The boxing film is one of the quintessential Hollywood genres and the inspiration for classic films from the earliest chapters of American cinema through the present day. The Harvard Film Archive’s latest annual movie marathon will last a full seven rounds, with an equal number of feature films set in and around the perilous ring where fighters’ stamina, courage and honesty are given the ultimate test. The series begins on a lighter note, with Charlie Chaplin hilariously donning gloves as a lightweight who just might, improbably, become The Champion declared by the title of this brisk Essanay short. A shift in mood is marked by King Vidor’s classic bruising ode to pugilism and fatherhood, The Champ, where Wallace Beery immortalized and gave lasting emotional depth to the figure of the washed-up palooka through the tender bond that ties him to his precocious and fiercely protective little boy, played by a young and equally impressive Jackie Coogan. Two dark visions of boxing from the same year are offered by Robert Wise’s brutal and brilliant noir The Set-Up and Mark Robson’s Champion, the latter an important early Kirk Douglas vehicle that packs an unexpectedly powerful punch with its portrait of an increasingly ruthless fighter determined to win at any cost. In his debut film, Walter Hill found Hard Times in Depression-era New Orleans where Charles Bronson is an aging boxer who earns his daily bread with his bare fists, street fighting across the Big Easy with James Coburn as his unscrupulous agent. Famed screenwriter Rod Sterling was a boxer while in the military, an experience that he channeled into one of his personal scripts and the penultimate film of our program, Requiem for a Heavyweight. Ralph Nelson directed both the 1956 “teleplay” version and, six years later, the remarkable feature film with an impressive cast featuring Anthony Quinn, Jackie Gleason, Mickey Rooney and a bold appearance by a young Cassius Clay—later Muhammed Ali—punching directly into the camera.
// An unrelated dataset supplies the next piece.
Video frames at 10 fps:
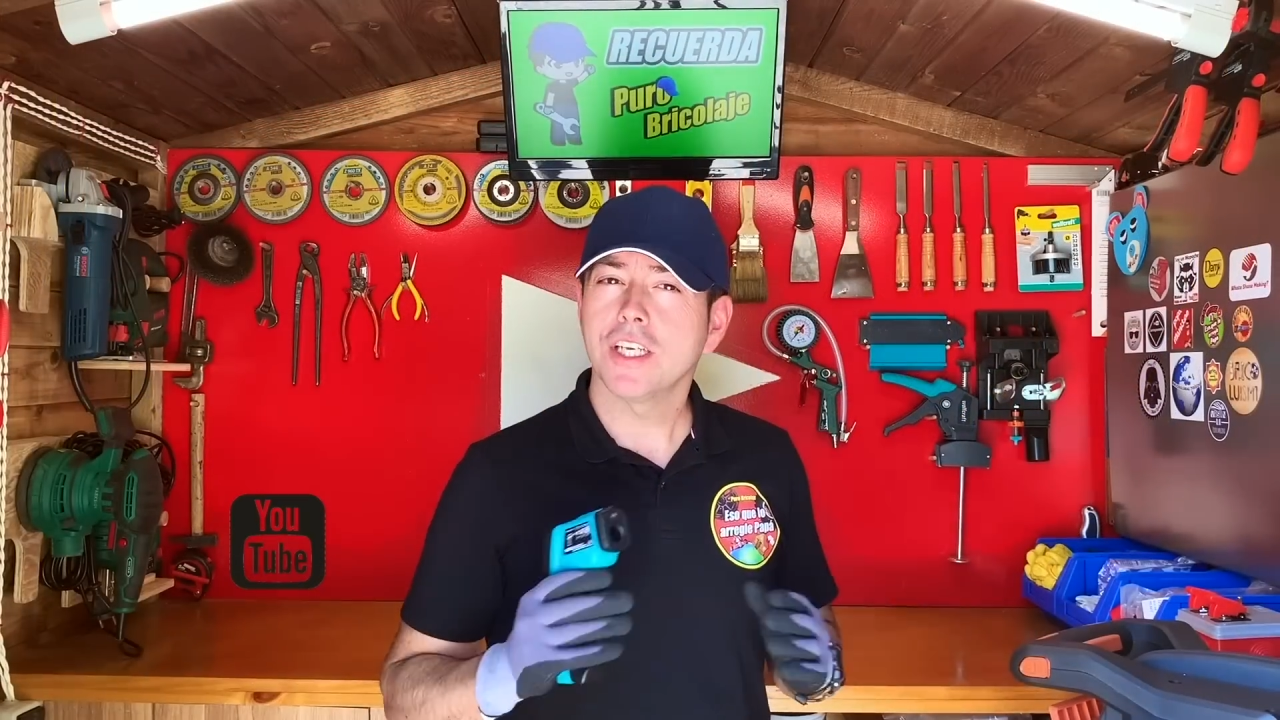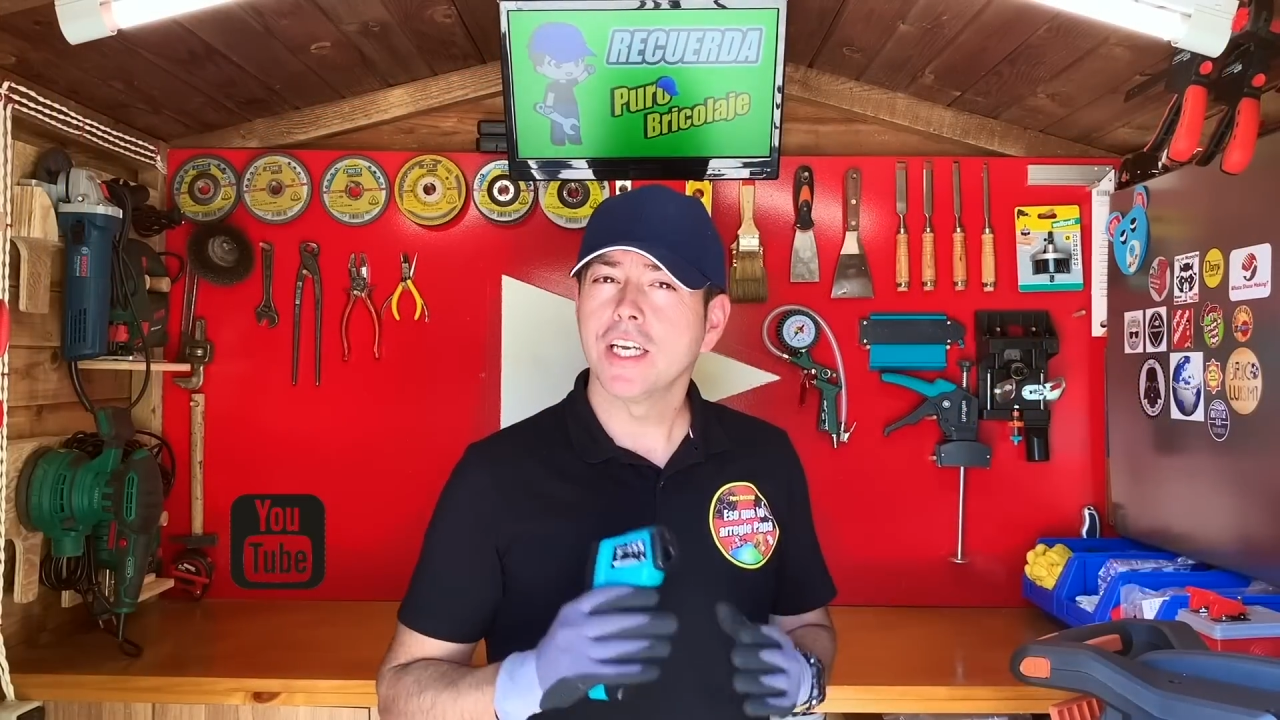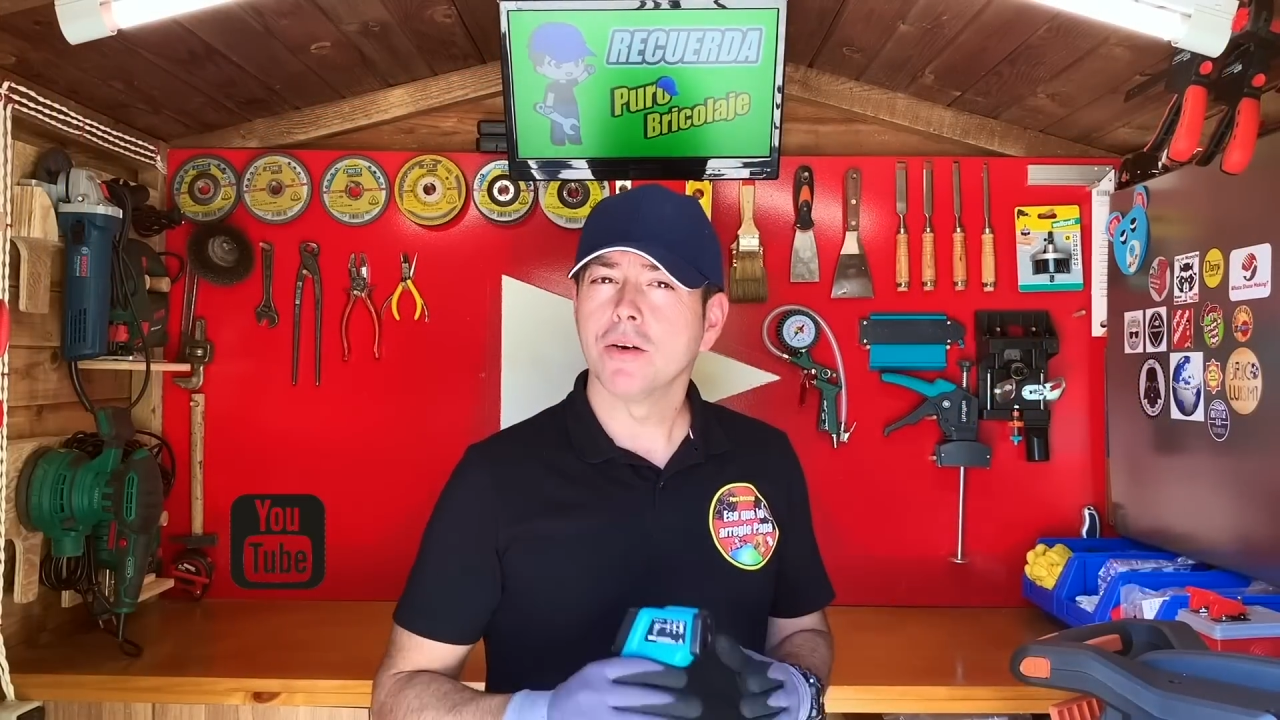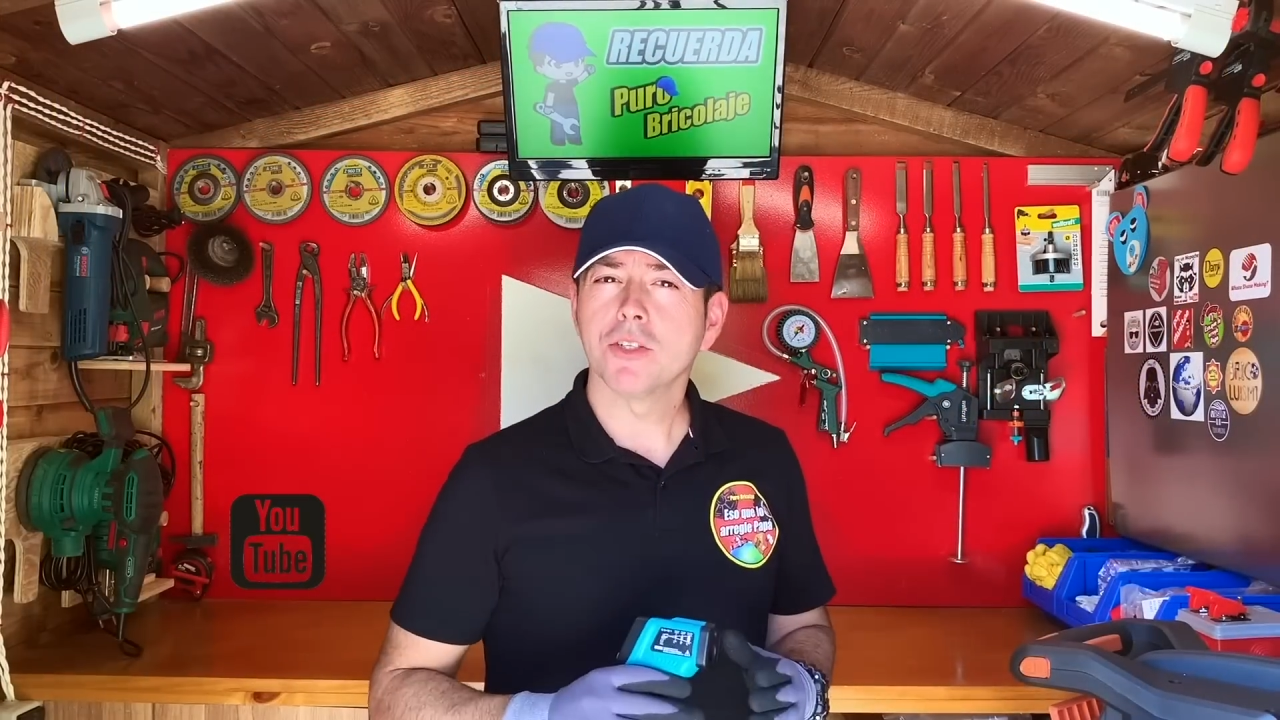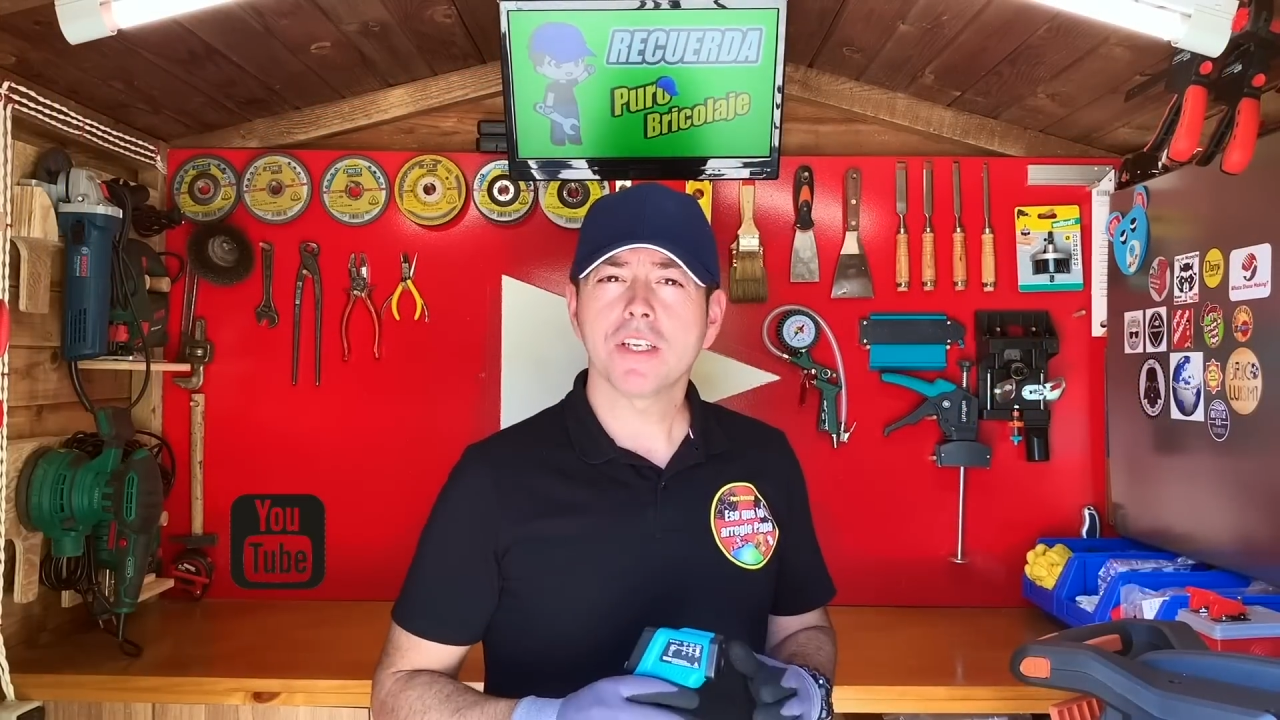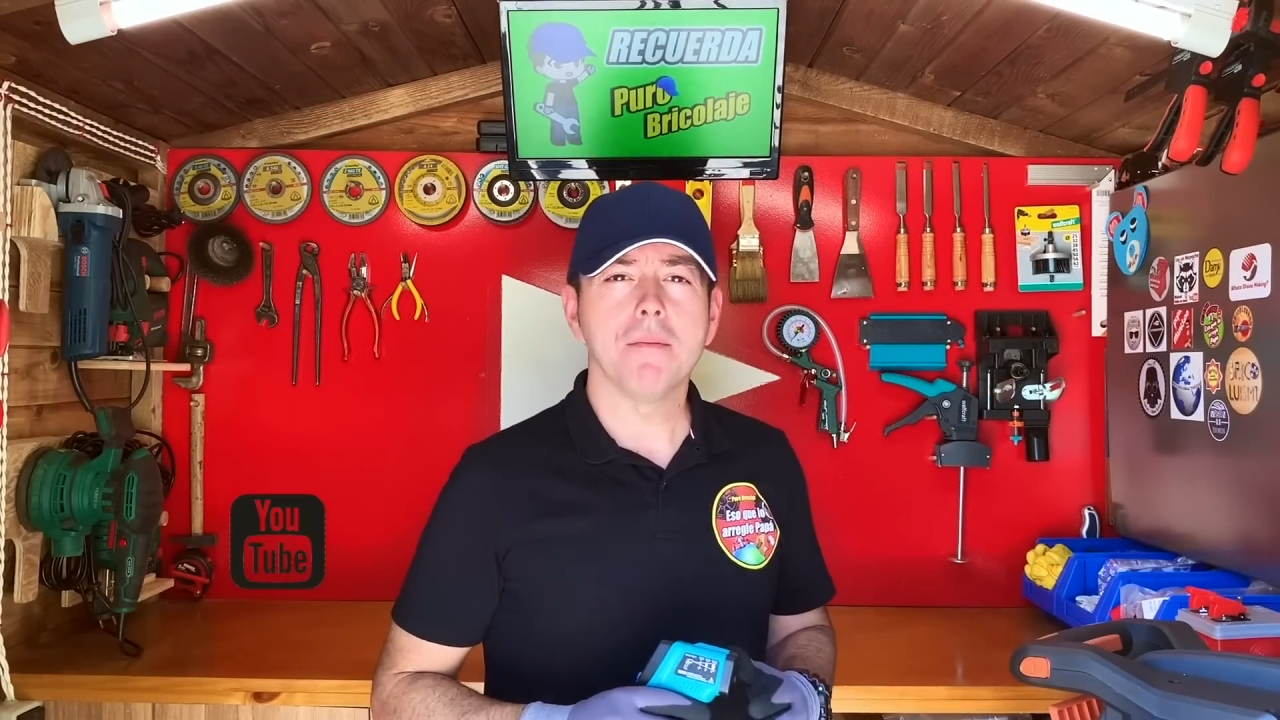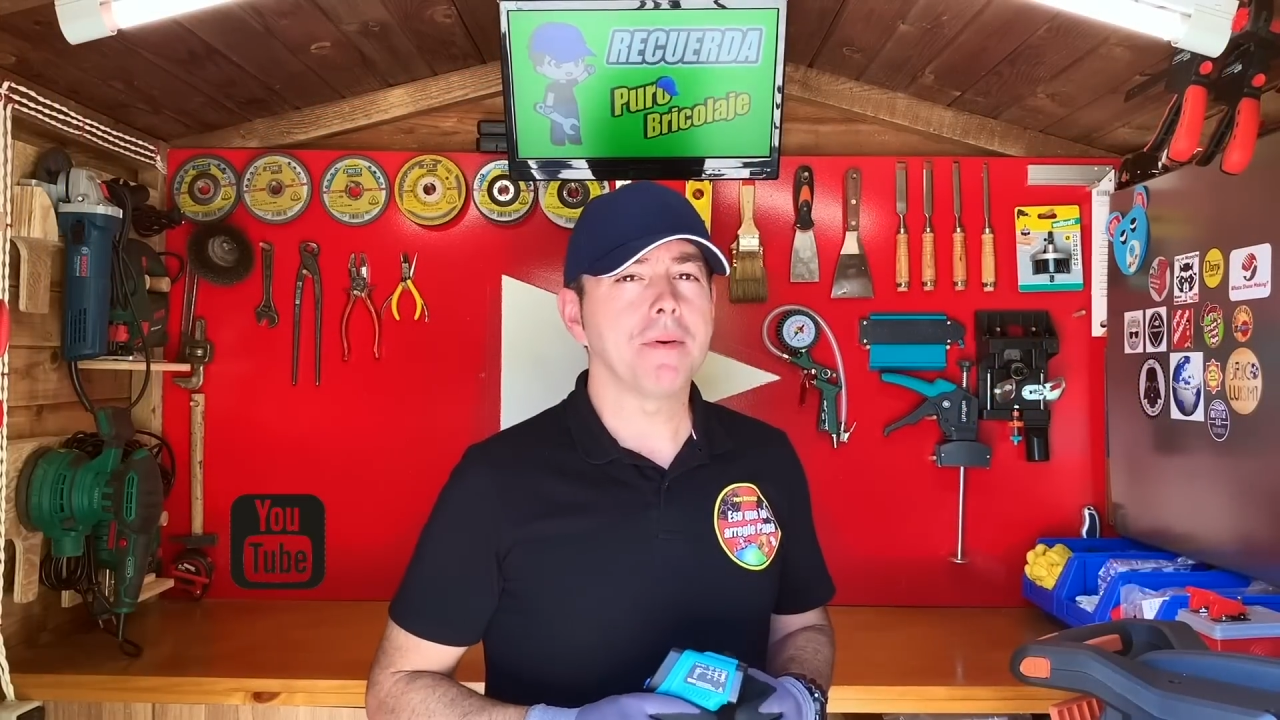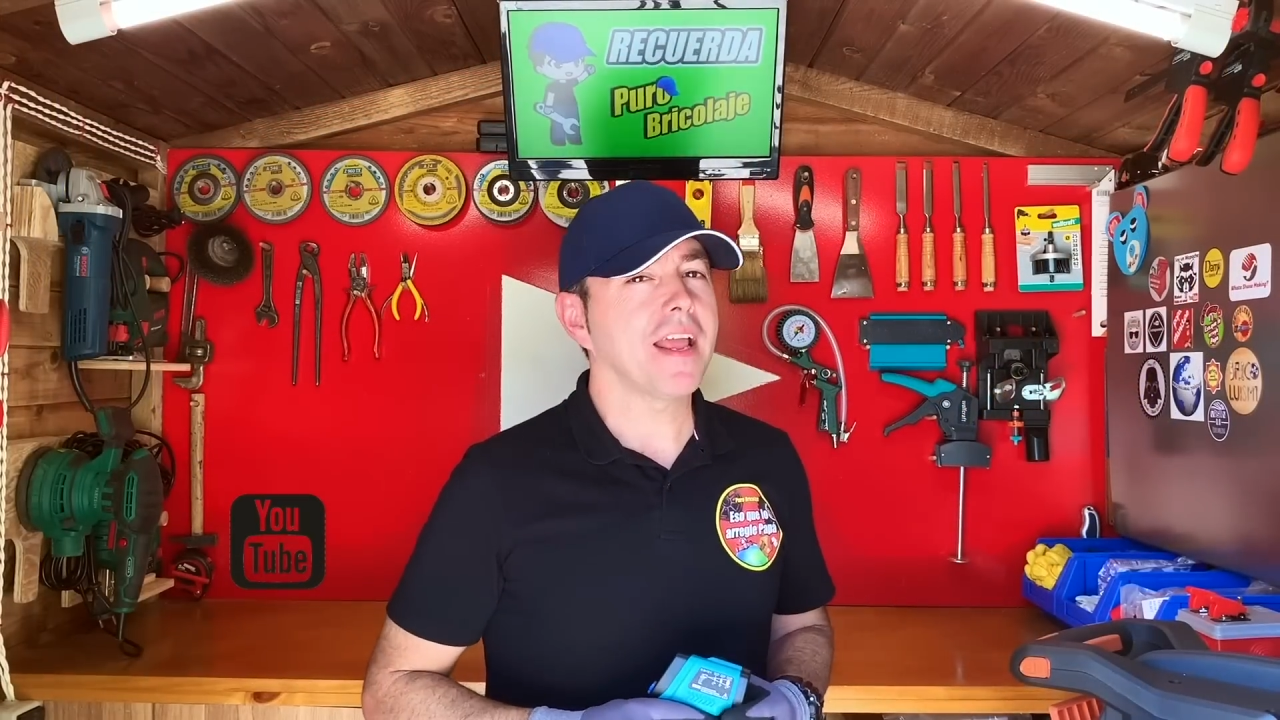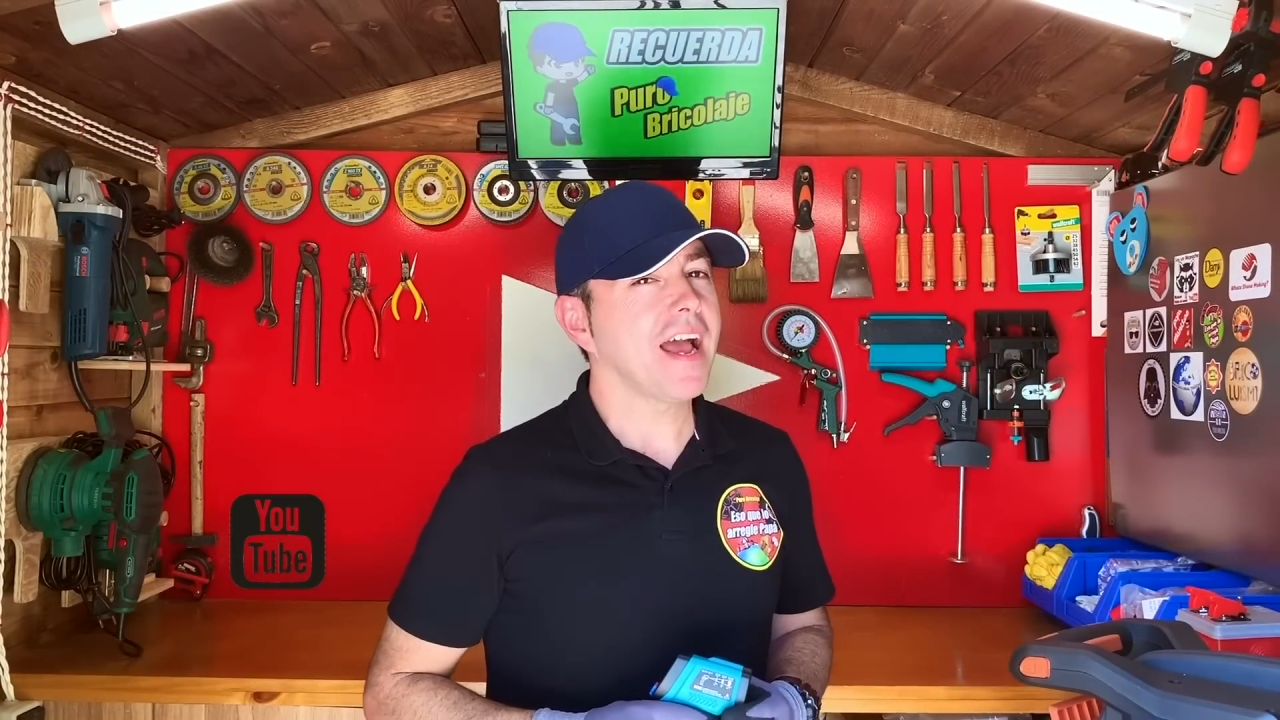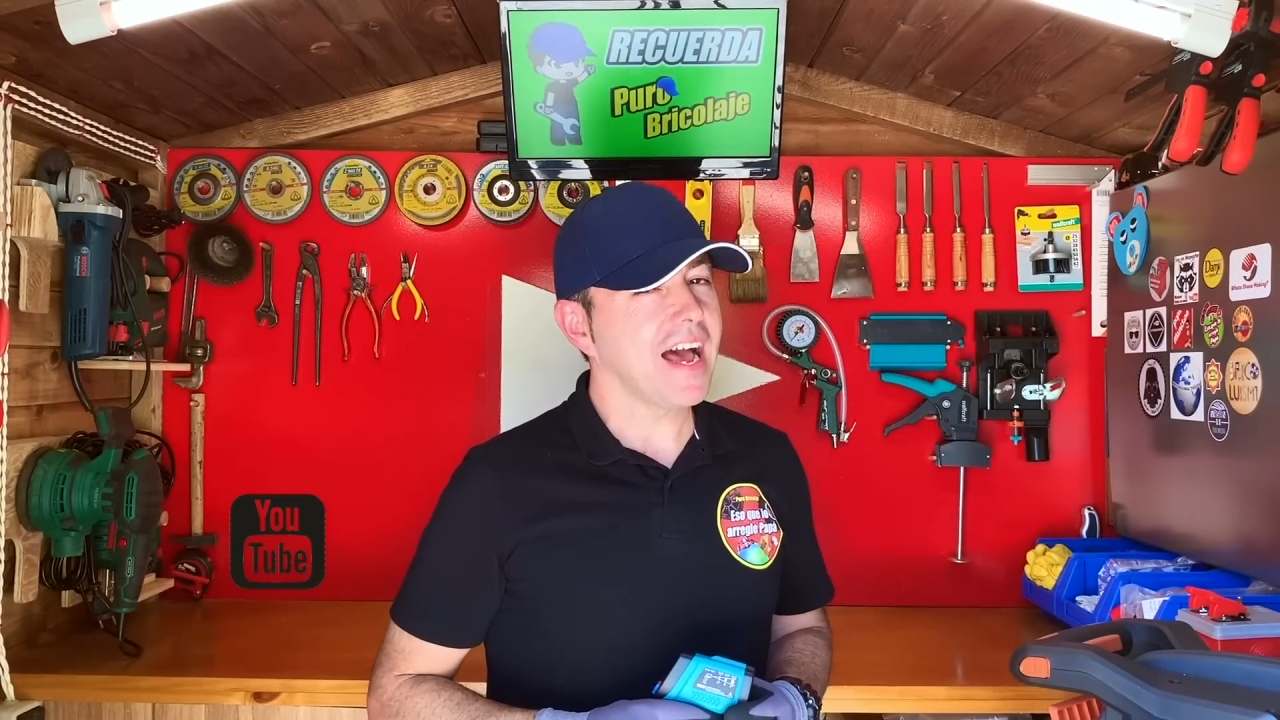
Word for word: y como siempre,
Our marathon closes with one of the greatest American boxing films of all times, Scorsese’s beautiful, tragic and brutal portrait of Jake LaMotta, the legendary fighter also known as Raging Bull. - Haden Guest

PROGRAM

  • The Champion

    Directed by Charles Chaplin.
    With Charles Chaplin, Edna Purviance, Bud Jamison.
    US, 1915, 35mm, black & white, silent, 30 min.
    Live Musical Accompaniment by Bertrand Laurence
  • The Champ

    Directed by King Vidor.
    With Wallace Beery, Jackie Cooper, Irene Rich.
    US, 1931, 35mm, black & white, 86 min.
  • The Set-Up

    Directed by Robert Wise.
    With Robert Ryan, Audrey Totter, George Tobias.
    US, 1949, 35mm, black & white, 73 min.
  • Hard Times

    Directed by Walter Hill.
    With Charles Bronson, James Coburn, Jill Ireland.
    US, 1975, DCP, color, 94 min.
  • Champion

    Directed by Mark Robson.
    With Kirk Douglas, Marilyn Maxwell, Arthur Kennedy.
    US, 1949, 35mm, black & white, 100 min.
  • Requiem for a Heavyweight

    Directed by Ralph Nelson.
    With Anthony Quinn, Jackie Gleason, Mickey Rooney.
    US, 1962, 35mm, black & white, 95 min.
  • Raging Bull

    Directed by Martin Scorsese.
    With Robert De Niro, Cathy Moriarty, Joe Pesci.
    US, 1980, 35mm, color and b&w, 129 min.